Figure 1. Large-scale nuclear organization in mammals

(1A) The nucleus is composed of chromosome territories (for example: mouse chromosome 3 and 18 are depicted in red and green respectively). DNA is organized in more or less condensed regions, as can be shown by DAPI staining (gray intensities). Nucleoli (N) are visible as dark spots (top inset). (1B) Inset shows a more detailed architecture of the nucleus with compartments (A and B), heterochromatin (HC) and euchromatin (EC) surrounding the interchromatin compartment. (1C) Zoom in view of chromosomal domains (hypothetical). Foci of factors interacting with looping chromatin in the perichromatic region (PR) are shown as pink circles and RNA is shown as orange lines. The larger speckles (SP) are located in domains that are sparser in chromatin content and further away from the PR. (1D) All-by-all chromosome matrix showing the interactions within and between chromosomes. (1E) Red and blue “plaid” pattern of chromosome 18 emphasized through pearson correlation shows the separation into 2 chromosomal domains (represented as red and blue). (1F) Detailed version of Figure 1D, (sized equivalent to Figure 1E, showing the cis-interaction matrix for chromosome 18. The inset indicates a ~ 3 Mb large B-compartment. (1G) The clustering into compartments A and B after principal component analysis on the plaid pattern displayed in Figure 1E. (1H) Detailed version of the 3 Mb large B-compartment from Figure 1F, revealing the organization of TADs (1 and 2). (1I) Representation of looping of chromatin as can be found at the PR (see 1C) or in deeper structures within TADs (see 1H). Nuclei were modeled to match HiC plots, which were adapted to scale from previously published data (Zhang et al., 2012).

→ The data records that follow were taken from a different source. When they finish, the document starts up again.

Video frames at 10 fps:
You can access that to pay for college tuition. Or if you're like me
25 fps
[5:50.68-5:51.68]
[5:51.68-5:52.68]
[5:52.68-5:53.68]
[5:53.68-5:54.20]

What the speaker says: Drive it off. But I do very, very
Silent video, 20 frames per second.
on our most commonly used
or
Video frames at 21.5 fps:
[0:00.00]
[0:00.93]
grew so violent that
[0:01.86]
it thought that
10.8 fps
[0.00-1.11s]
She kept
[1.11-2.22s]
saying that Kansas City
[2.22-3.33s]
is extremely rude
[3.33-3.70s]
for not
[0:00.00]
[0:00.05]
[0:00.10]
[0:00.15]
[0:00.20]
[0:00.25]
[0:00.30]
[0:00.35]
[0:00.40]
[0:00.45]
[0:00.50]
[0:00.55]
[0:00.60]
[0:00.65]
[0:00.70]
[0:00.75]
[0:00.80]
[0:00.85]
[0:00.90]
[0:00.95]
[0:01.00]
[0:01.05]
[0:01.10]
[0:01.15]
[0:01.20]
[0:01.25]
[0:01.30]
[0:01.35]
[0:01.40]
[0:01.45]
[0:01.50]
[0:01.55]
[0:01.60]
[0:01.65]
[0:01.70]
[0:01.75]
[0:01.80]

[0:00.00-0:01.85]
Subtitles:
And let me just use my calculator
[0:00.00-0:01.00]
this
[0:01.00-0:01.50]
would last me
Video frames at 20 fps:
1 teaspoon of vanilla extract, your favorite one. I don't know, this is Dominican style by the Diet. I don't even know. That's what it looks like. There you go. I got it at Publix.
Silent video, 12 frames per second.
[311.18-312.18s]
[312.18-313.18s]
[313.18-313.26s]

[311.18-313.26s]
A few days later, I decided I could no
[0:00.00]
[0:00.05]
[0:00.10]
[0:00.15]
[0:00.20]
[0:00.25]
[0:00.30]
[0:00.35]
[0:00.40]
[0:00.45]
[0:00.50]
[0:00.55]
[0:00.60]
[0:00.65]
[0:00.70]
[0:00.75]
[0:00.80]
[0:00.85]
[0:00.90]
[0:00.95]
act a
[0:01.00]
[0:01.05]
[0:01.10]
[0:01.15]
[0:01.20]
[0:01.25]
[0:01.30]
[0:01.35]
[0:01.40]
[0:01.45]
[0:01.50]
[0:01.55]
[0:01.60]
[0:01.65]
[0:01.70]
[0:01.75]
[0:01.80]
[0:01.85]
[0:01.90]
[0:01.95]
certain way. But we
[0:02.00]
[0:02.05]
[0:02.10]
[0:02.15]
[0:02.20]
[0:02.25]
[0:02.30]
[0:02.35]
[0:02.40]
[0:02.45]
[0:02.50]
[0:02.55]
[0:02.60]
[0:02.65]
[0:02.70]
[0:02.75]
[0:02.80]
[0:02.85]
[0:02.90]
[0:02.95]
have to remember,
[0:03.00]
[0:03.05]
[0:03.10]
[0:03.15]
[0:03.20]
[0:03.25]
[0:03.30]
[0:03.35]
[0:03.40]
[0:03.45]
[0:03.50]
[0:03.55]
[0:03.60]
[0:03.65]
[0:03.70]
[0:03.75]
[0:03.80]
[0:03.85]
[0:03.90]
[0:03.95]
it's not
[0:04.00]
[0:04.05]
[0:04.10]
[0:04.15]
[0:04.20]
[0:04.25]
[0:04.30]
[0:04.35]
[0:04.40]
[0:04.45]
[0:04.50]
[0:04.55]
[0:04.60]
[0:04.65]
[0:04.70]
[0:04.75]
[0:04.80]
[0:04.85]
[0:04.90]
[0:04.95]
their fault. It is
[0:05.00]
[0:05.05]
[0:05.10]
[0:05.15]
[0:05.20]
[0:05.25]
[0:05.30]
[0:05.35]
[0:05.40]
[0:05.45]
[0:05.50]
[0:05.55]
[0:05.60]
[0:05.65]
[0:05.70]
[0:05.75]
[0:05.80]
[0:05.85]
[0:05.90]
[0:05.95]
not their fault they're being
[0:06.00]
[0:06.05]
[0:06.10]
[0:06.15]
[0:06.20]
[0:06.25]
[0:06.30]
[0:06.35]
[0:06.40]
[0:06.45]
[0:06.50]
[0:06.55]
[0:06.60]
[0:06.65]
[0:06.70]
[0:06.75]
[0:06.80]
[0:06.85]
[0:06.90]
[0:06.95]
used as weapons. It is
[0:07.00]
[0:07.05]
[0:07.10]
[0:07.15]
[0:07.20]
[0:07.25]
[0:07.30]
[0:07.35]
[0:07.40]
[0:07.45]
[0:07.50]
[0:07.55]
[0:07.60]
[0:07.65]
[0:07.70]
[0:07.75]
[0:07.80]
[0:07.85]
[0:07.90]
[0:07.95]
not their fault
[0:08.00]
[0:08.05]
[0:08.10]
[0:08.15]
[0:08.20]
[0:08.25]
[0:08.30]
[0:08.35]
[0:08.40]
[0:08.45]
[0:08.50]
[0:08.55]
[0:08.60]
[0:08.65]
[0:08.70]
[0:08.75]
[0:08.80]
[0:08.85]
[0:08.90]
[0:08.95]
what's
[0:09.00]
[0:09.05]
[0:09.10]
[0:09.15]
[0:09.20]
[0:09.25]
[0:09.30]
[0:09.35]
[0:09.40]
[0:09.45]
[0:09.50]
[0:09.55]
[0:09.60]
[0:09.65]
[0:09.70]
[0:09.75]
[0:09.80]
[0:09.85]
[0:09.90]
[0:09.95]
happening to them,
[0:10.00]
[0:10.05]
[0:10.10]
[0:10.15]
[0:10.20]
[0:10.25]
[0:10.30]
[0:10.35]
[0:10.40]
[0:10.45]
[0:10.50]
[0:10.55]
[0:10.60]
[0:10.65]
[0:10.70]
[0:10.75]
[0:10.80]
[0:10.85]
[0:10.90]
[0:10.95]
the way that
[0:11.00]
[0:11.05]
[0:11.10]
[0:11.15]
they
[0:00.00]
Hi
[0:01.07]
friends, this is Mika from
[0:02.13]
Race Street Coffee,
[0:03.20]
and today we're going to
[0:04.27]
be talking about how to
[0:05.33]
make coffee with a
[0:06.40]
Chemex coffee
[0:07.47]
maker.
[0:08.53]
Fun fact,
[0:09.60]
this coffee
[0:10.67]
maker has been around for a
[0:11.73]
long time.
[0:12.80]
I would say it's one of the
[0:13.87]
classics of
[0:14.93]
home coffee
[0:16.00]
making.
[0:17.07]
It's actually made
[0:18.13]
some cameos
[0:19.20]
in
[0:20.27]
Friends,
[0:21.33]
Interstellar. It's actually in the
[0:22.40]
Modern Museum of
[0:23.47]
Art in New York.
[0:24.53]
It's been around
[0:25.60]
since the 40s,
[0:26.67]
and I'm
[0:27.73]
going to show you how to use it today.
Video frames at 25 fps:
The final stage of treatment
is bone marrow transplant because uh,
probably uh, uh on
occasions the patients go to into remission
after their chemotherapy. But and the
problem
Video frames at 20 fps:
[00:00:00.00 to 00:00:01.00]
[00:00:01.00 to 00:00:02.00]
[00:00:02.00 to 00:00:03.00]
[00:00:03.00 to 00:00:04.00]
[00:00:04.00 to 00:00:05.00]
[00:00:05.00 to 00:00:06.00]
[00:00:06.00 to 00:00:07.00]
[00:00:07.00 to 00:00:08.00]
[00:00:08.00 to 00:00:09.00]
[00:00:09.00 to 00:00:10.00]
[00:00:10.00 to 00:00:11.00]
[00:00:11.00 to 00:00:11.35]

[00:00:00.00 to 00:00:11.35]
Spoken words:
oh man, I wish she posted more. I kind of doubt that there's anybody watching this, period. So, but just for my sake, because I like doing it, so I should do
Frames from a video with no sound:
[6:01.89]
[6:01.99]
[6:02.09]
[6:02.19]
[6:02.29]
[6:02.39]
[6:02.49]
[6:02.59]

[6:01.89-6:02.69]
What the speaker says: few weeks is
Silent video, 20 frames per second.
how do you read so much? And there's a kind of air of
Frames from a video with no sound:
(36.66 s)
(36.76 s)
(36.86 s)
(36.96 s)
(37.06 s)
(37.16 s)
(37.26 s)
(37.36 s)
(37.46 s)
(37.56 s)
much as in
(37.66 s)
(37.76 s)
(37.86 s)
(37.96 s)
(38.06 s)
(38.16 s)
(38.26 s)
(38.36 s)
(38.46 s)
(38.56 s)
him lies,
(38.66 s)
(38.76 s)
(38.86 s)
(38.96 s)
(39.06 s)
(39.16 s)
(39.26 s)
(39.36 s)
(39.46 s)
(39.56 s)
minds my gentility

Figure 2. Genomic interactions

Promoter (black circle) and enhancers (red) are represented as circles. The size of enhancers indicates the strength of their activity. Architectural boundary proteins are shown as black squares and interactions relevant to gene expression are shown as dotted blue lines. (A) Linear representation of interactions between genomic elements. (B) Three-dimensional representation of the genome, where interactions are largely confined to TADs (gray circles) and TADs containing elements of similar activity are arranged in compartments (A or B). Situation “I” represents the 3D organization of the linear genome depicted in Figure 2A. Situation “II” represents changing interactions (leading to altered expression) by stochastic cell-to-cell differences (for interactions with promoters 1–6) or increased enhancer activity, leading to altered promoter expression (for interactions with promoter 7) and compartment change. Note that the altered expression does not lead to a change in TAD organization.

Figure 3. The stability and reproducibility of chromosomal interactions

Chromosomal territories and compartments are very stable within on cell cycle, but they are unlikely to be reproduced from one cell cycle to the next. Conversely, interactions between loops (within TADs) will be unstable and variable within each cell cycle, but this “instability” is reproducible from one cell cycle to the next. At the junction between stability and reproducibility, TADs confine looping, while maintaining the possibility of compartmentalization.